* Stored items
- - - -

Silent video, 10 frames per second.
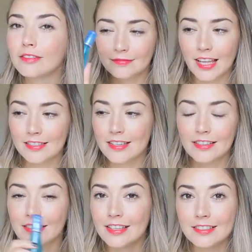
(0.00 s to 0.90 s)
That's
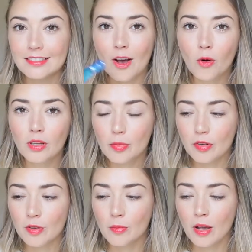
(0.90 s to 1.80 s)
it. This is the only
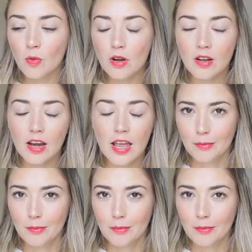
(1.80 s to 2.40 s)
perfume I wear.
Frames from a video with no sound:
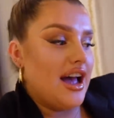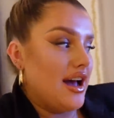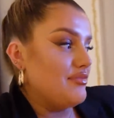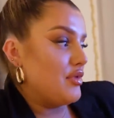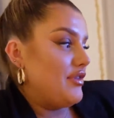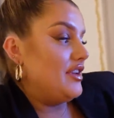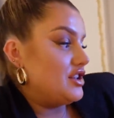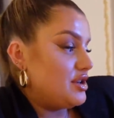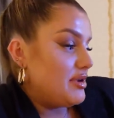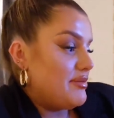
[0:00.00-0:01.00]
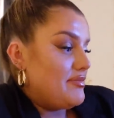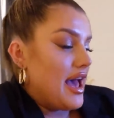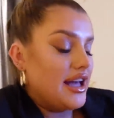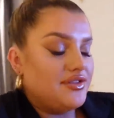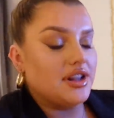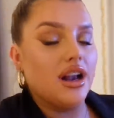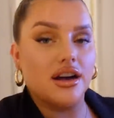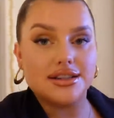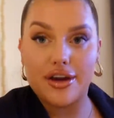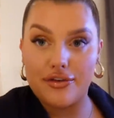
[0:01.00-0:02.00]
Um, we've literally been in bed for the
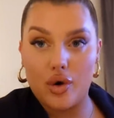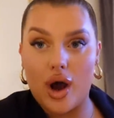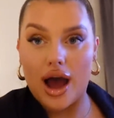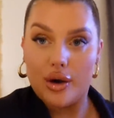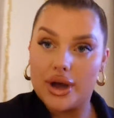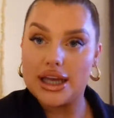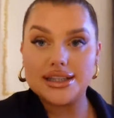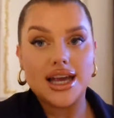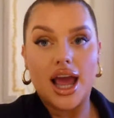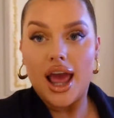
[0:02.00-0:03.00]
last like four hours.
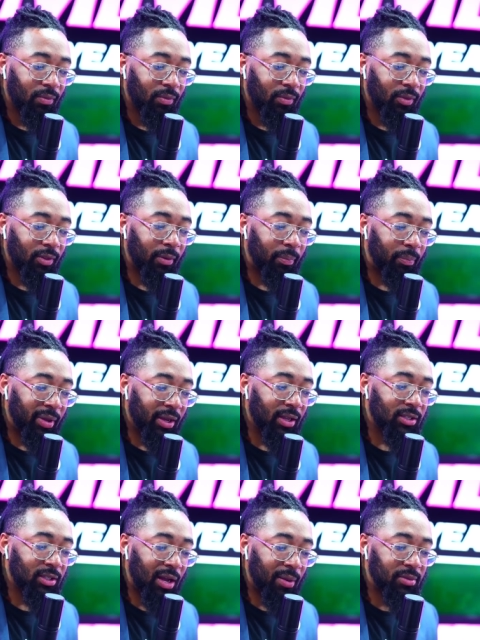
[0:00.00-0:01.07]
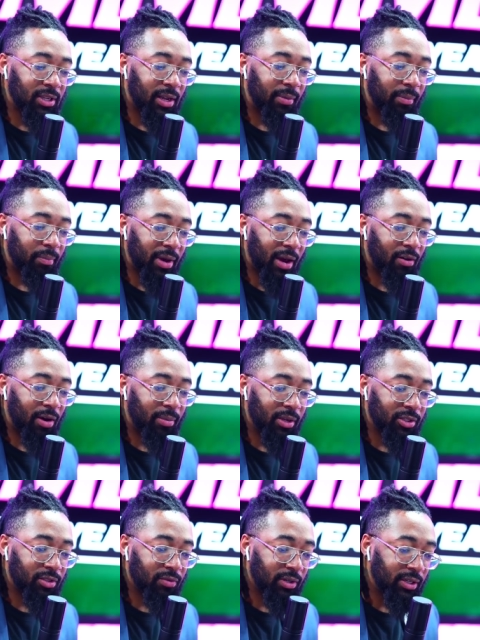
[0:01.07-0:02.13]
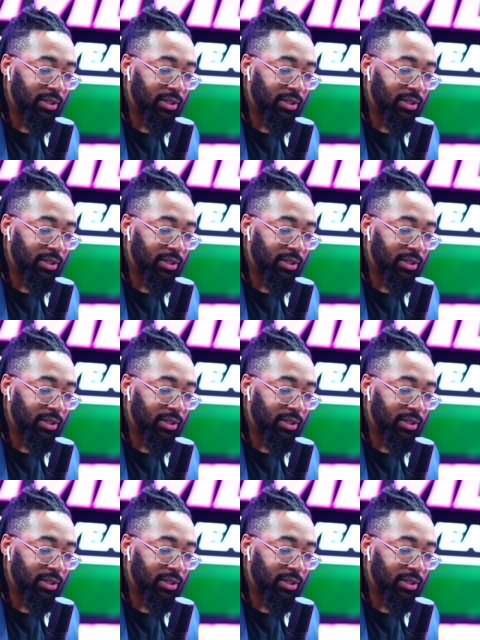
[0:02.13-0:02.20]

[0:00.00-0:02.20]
the biggest upset in battle rap history?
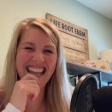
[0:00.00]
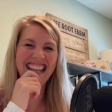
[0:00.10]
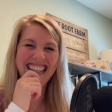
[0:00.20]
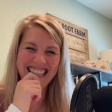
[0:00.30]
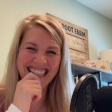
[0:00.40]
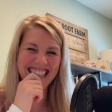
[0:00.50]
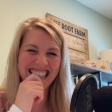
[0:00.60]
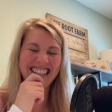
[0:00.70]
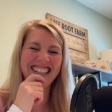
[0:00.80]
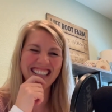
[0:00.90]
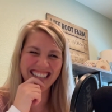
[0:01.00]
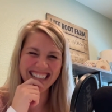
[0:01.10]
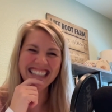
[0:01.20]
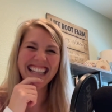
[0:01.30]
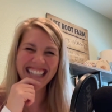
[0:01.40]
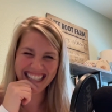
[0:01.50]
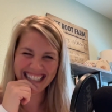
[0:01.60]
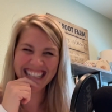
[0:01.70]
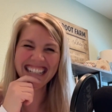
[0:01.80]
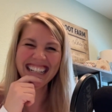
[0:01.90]
Yes, oh my gosh,
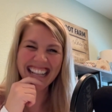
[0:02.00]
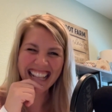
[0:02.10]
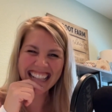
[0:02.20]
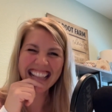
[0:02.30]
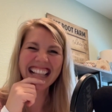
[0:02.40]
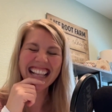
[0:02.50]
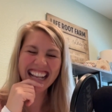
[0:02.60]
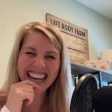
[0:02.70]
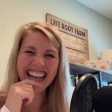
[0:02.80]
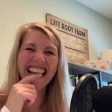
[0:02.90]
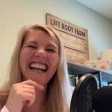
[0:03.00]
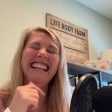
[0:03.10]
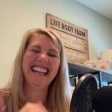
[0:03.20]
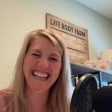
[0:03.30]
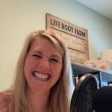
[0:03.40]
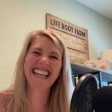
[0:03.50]
that sounds so familiar too, okay.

- - - -

* What is required
Copy each of the entries above precisely, and drop whatever pictures they hold.

* Solution for this task
Silent video, 10 frames per second.
(0.00 s to 0.90 s)
That's
(0.90 s to 1.80 s)
it. This is the only
(1.80 s to 2.40 s)
perfume I wear.
Frames from a video with no sound:
[0:00.00-0:01.00]
[0:01.00-0:02.00]
Um, we've literally been in bed for the
[0:02.00-0:03.00]
last like four hours.
[0:00.00-0:01.07]
[0:01.07-0:02.13]
[0:02.13-0:02.20]

[0:00.00-0:02.20]
the biggest upset in battle rap history?
[0:00.00]
[0:00.10]
[0:00.20]
[0:00.30]
[0:00.40]
[0:00.50]
[0:00.60]
[0:00.70]
[0:00.80]
[0:00.90]
[0:01.00]
[0:01.10]
[0:01.20]
[0:01.30]
[0:01.40]
[0:01.50]
[0:01.60]
[0:01.70]
[0:01.80]
[0:01.90]
Yes, oh my gosh,
[0:02.00]
[0:02.10]
[0:02.20]
[0:02.30]
[0:02.40]
[0:02.50]
[0:02.60]
[0:02.70]
[0:02.80]
[0:02.90]
[0:03.00]
[0:03.10]
[0:03.20]
[0:03.30]
[0:03.40]
[0:03.50]
that sounds so familiar too, okay.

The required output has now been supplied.